Saturday, April 9, 2011

Kay Ryan, poet




Great Thoughts

Great thoughts
do not nourish
small thoughts
as parents do children.

Like the eucalyptus
they make the soil
beneath them barren.

Standing in a
grove of them
is hideous.

This is a poem by the very concise thinker, Kay Ryan, who was poet laureate of the US 2008-10. I only discovered her a few months ago and love the preciseness of her poems --indeed of her thought process.

Yesterday, in the documentary film course we watched the Michael Moore film, Capitalism: A Love Story which I had not previously seen although I had seen the somewhat better, Inside Job -- both are about the debacle wrought by Wall Street and the rich, rich, rich repiles in that snake pit and their poisoning of American life and strangle hold on the American government.

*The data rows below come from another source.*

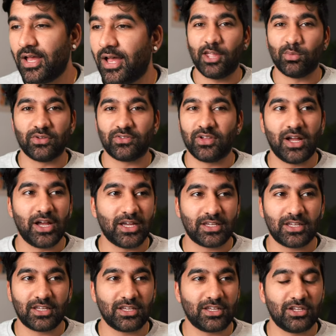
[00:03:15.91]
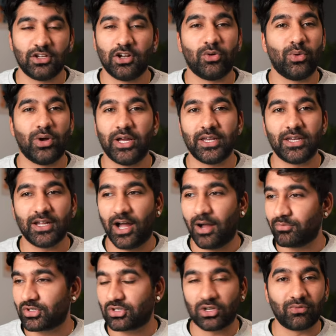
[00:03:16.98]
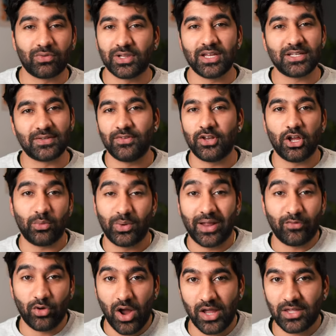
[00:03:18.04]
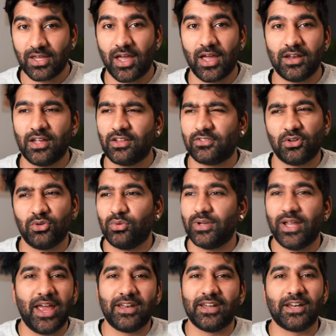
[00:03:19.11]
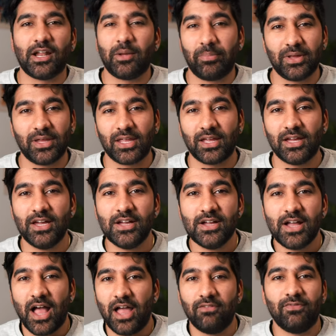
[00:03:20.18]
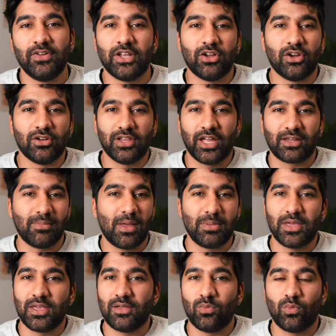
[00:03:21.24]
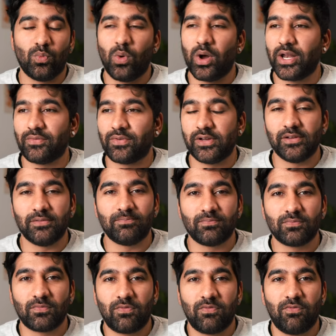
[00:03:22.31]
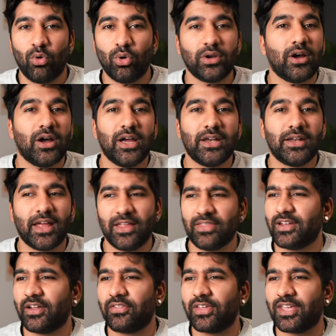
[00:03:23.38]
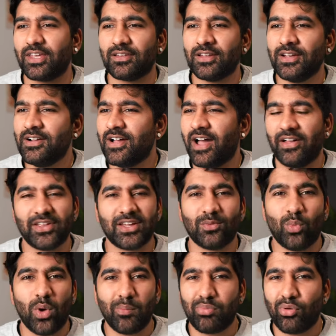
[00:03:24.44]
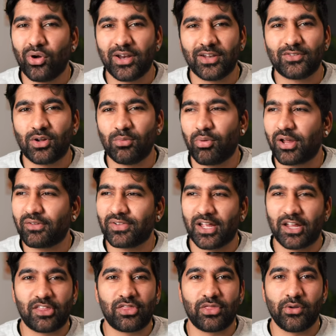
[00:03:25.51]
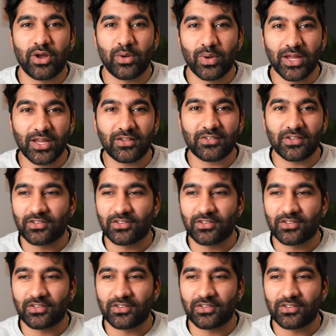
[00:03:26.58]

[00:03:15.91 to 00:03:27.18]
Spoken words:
It was like, you know what, I'm just gonna release a video whenever I can. And so it ended up being a video like maybe one every fortnight. And then I think at one point I took a break for like 3 weeks.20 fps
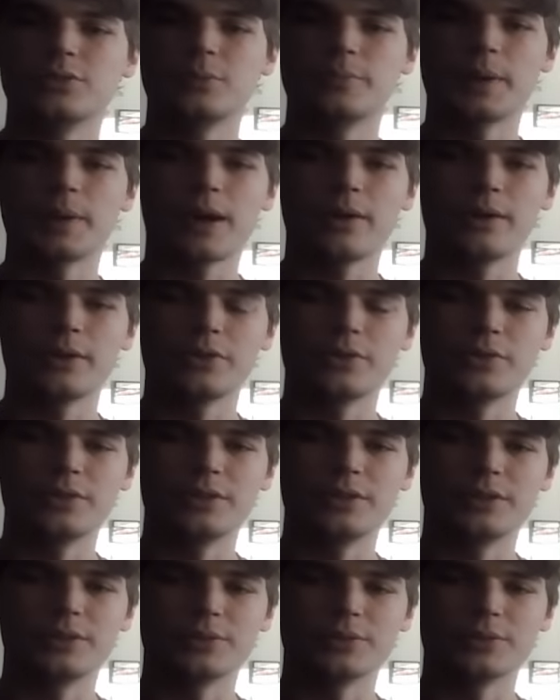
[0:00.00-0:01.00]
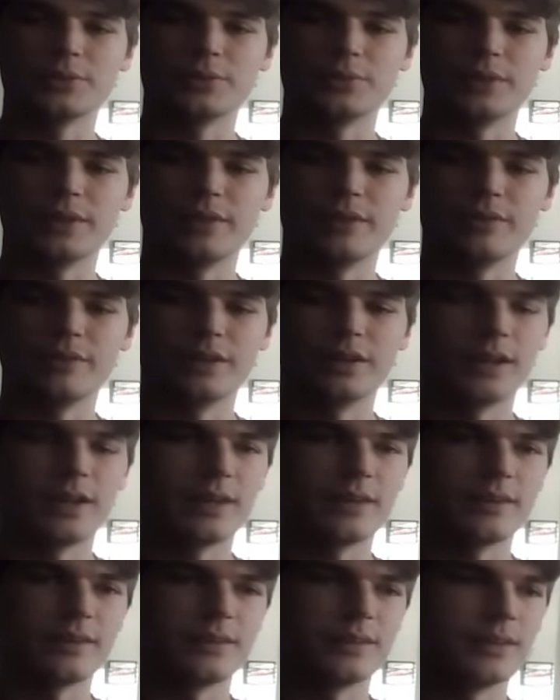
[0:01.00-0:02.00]
the power of 3 equals whatever.
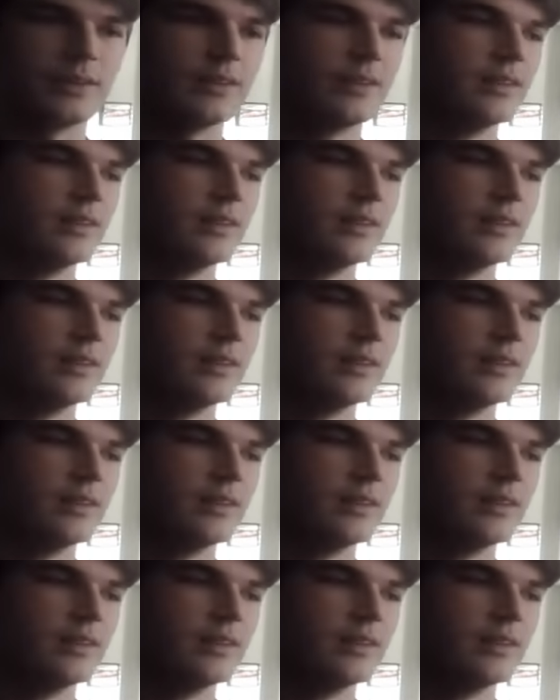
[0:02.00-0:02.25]
I don't know.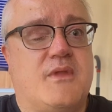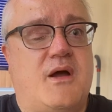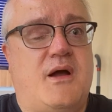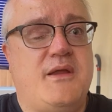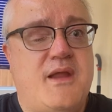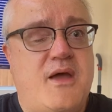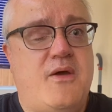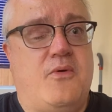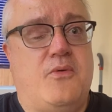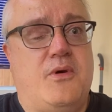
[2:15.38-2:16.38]
I
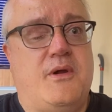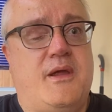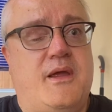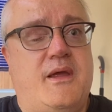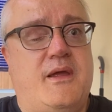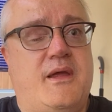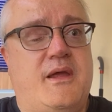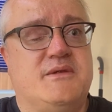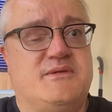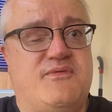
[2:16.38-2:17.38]
know
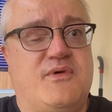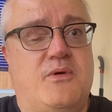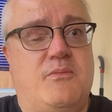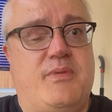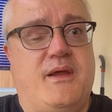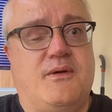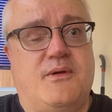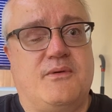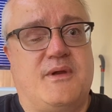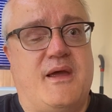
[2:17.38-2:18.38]
it's difficult being
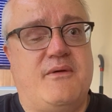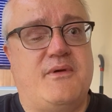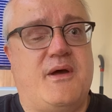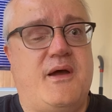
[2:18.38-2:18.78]
locked down.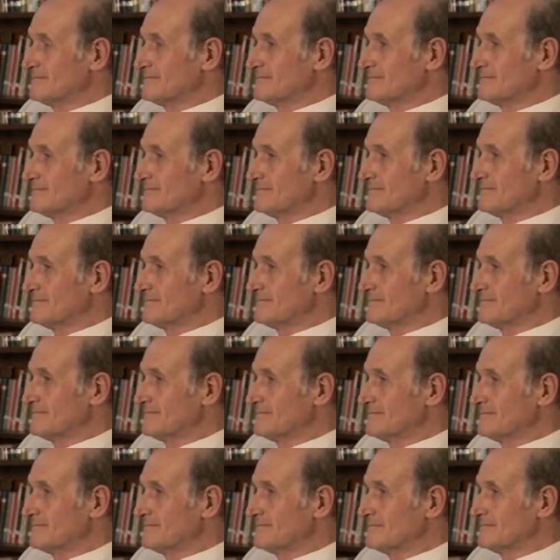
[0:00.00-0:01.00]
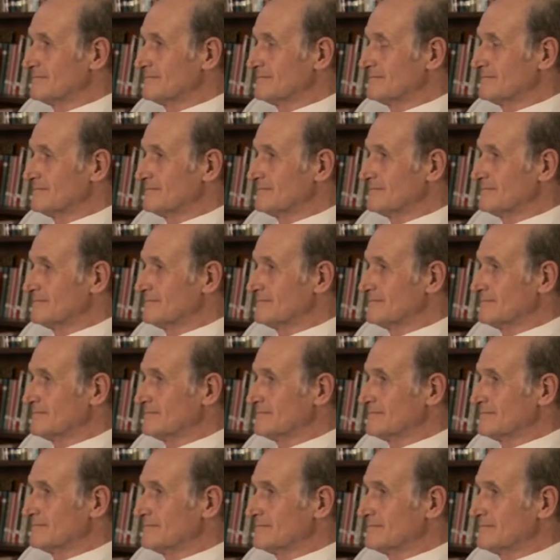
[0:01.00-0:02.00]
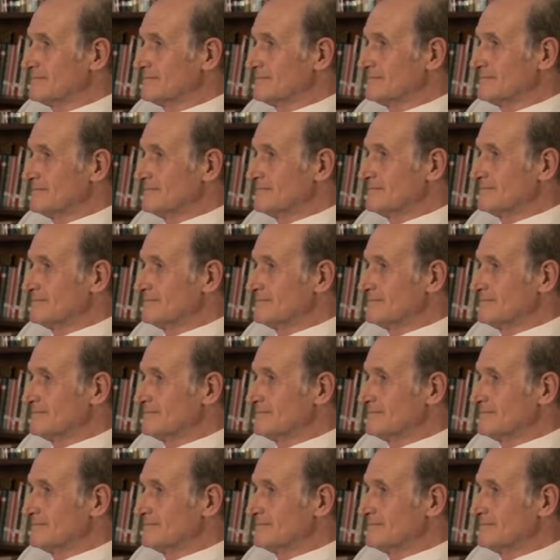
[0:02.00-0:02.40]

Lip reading: The person shown says nothing.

The discussion afterwards, by that room full of 60+ people, some conservative and some liberal was maddening and painful to me. The "big thought" words: capitalism, democracy, socialism were used in knee jerk ways. The discussion was that barren patch of dust under the eucalyptus tree. I got up and left when a man said "we haven't had a good war since Roosevelt was president" and that's the reason we have our economic problems today. Actually I may be doing him a disservice but I was so flummoxed by the the utter inability of ordinary thoughtful and aware citizens to grasp the mess I had to leave. I knew ten or fifteen years ago I wouldn't be able to understand it when I transcribed an interview with a bank president in which he said "only about five people in the world can understand exactly how derivatives work."